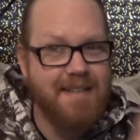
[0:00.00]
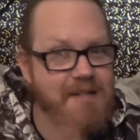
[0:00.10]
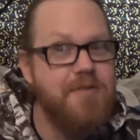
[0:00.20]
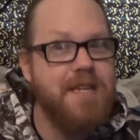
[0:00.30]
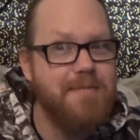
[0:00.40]

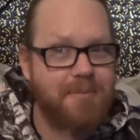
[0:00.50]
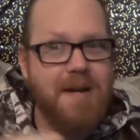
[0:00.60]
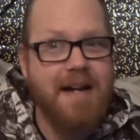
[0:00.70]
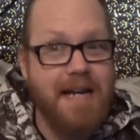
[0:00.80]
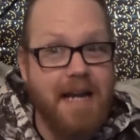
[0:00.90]
You keep
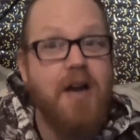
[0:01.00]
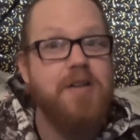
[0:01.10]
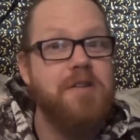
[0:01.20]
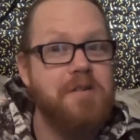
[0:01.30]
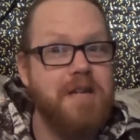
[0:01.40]
running.
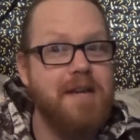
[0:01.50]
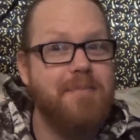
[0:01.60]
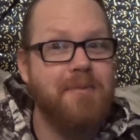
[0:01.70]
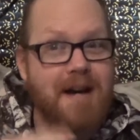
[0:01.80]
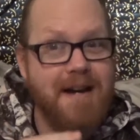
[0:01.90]
You
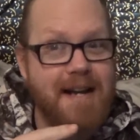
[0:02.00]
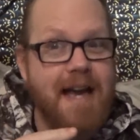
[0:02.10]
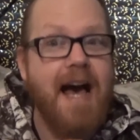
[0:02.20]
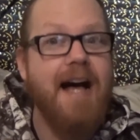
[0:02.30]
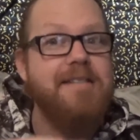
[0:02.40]
keep
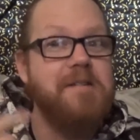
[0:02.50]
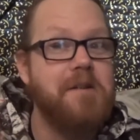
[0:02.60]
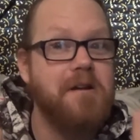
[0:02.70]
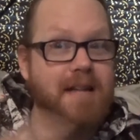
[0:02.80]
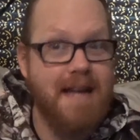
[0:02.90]
running until
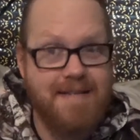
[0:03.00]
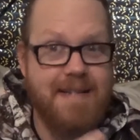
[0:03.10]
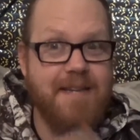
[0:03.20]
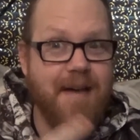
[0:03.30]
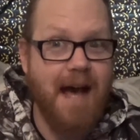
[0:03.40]
your legs
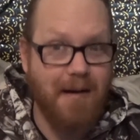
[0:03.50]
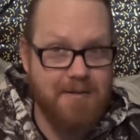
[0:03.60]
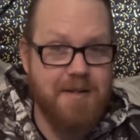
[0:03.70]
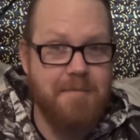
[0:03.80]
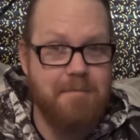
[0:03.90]
give
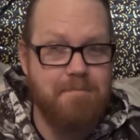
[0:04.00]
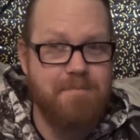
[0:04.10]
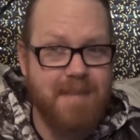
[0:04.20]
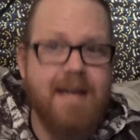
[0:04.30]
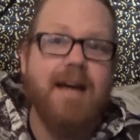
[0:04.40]
out.
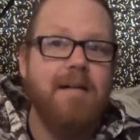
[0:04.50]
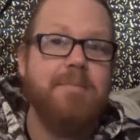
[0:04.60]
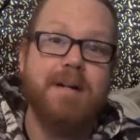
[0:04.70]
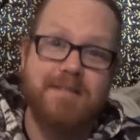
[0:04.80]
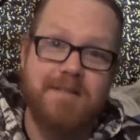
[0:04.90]

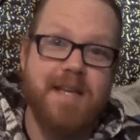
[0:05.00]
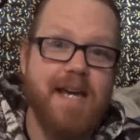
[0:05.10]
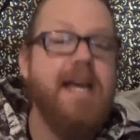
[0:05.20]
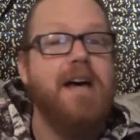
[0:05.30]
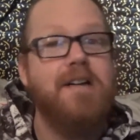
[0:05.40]
But do
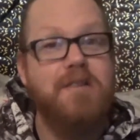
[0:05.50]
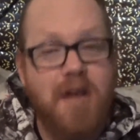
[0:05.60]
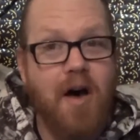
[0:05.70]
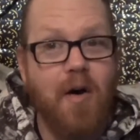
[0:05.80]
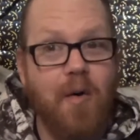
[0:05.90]
they?
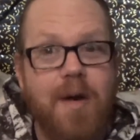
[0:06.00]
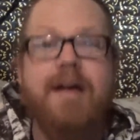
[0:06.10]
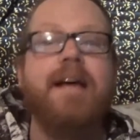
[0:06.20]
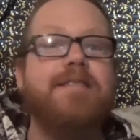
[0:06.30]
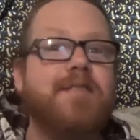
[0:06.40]
No.
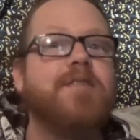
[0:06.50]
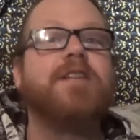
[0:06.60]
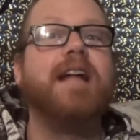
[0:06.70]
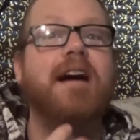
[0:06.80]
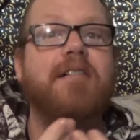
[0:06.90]
And so the
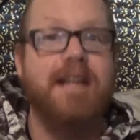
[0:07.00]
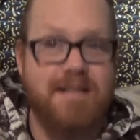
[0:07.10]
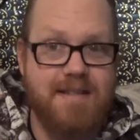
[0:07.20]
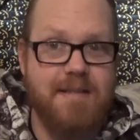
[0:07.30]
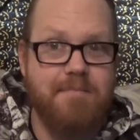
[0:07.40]
clown
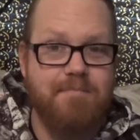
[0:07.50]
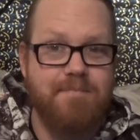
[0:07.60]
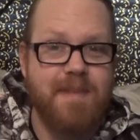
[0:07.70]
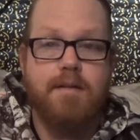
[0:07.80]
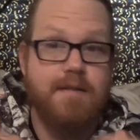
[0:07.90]
gets them.
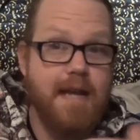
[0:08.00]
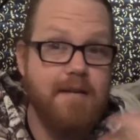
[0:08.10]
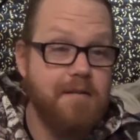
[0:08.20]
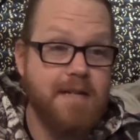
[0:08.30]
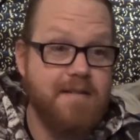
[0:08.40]

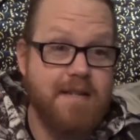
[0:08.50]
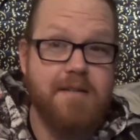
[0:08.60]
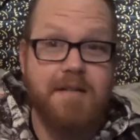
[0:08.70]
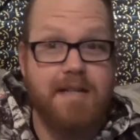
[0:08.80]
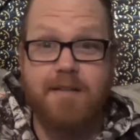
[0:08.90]
Daniel gets
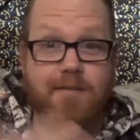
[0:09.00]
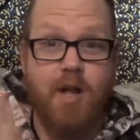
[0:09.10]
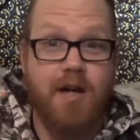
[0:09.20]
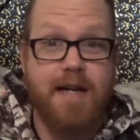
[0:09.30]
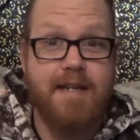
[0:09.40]
killed and the
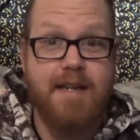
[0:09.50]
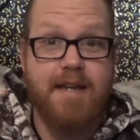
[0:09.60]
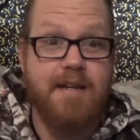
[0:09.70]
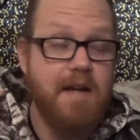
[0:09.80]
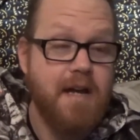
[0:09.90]
vlogging
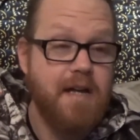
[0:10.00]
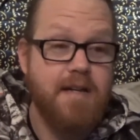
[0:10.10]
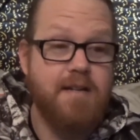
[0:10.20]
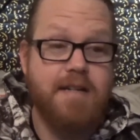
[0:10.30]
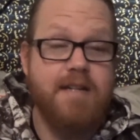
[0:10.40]
kid
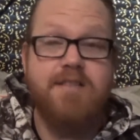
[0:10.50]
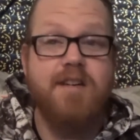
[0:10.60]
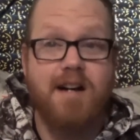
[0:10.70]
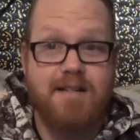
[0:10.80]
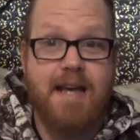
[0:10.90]
gets
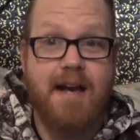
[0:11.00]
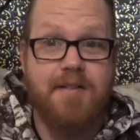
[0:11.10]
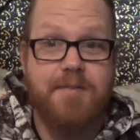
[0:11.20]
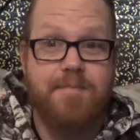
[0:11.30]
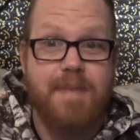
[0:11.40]
knocked out.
------------------------
Work instruction :: All of the records should be set down exactly, minus the pictures they hold.

Reply ::
[0:00.00]
[0:00.10]
[0:00.20]
[0:00.30]
[0:00.40]

[0:00.50]
[0:00.60]
[0:00.70]
[0:00.80]
[0:00.90]
You keep
[0:01.00]
[0:01.10]
[0:01.20]
[0:01.30]
[0:01.40]
running.
[0:01.50]
[0:01.60]
[0:01.70]
[0:01.80]
[0:01.90]
You
[0:02.00]
[0:02.10]
[0:02.20]
[0:02.30]
[0:02.40]
keep
[0:02.50]
[0:02.60]
[0:02.70]
[0:02.80]
[0:02.90]
running until
[0:03.00]
[0:03.10]
[0:03.20]
[0:03.30]
[0:03.40]
your legs
[0:03.50]
[0:03.60]
[0:03.70]
[0:03.80]
[0:03.90]
give
[0:04.00]
[0:04.10]
[0:04.20]
[0:04.30]
[0:04.40]
out.
[0:04.50]
[0:04.60]
[0:04.70]
[0:04.80]
[0:04.90]

[0:05.00]
[0:05.10]
[0:05.20]
[0:05.30]
[0:05.40]
But do
[0:05.50]
[0:05.60]
[0:05.70]
[0:05.80]
[0:05.90]
they?
[0:06.00]
[0:06.10]
[0:06.20]
[0:06.30]
[0:06.40]
No.
[0:06.50]
[0:06.60]
[0:06.70]
[0:06.80]
[0:06.90]
And so the
[0:07.00]
[0:07.10]
[0:07.20]
[0:07.30]
[0:07.40]
clown
[0:07.50]
[0:07.60]
[0:07.70]
[0:07.80]
[0:07.90]
gets them.
[0:08.00]
[0:08.10]
[0:08.20]
[0:08.30]
[0:08.40]

[0:08.50]
[0:08.60]
[0:08.70]
[0:08.80]
[0:08.90]
Daniel gets
[0:09.00]
[0:09.10]
[0:09.20]
[0:09.30]
[0:09.40]
killed and the
[0:09.50]
[0:09.60]
[0:09.70]
[0:09.80]
[0:09.90]
vlogging
[0:10.00]
[0:10.10]
[0:10.20]
[0:10.30]
[0:10.40]
kid
[0:10.50]
[0:10.60]
[0:10.70]
[0:10.80]
[0:10.90]
gets
[0:11.00]
[0:11.10]
[0:11.20]
[0:11.30]
[0:11.40]
knocked out.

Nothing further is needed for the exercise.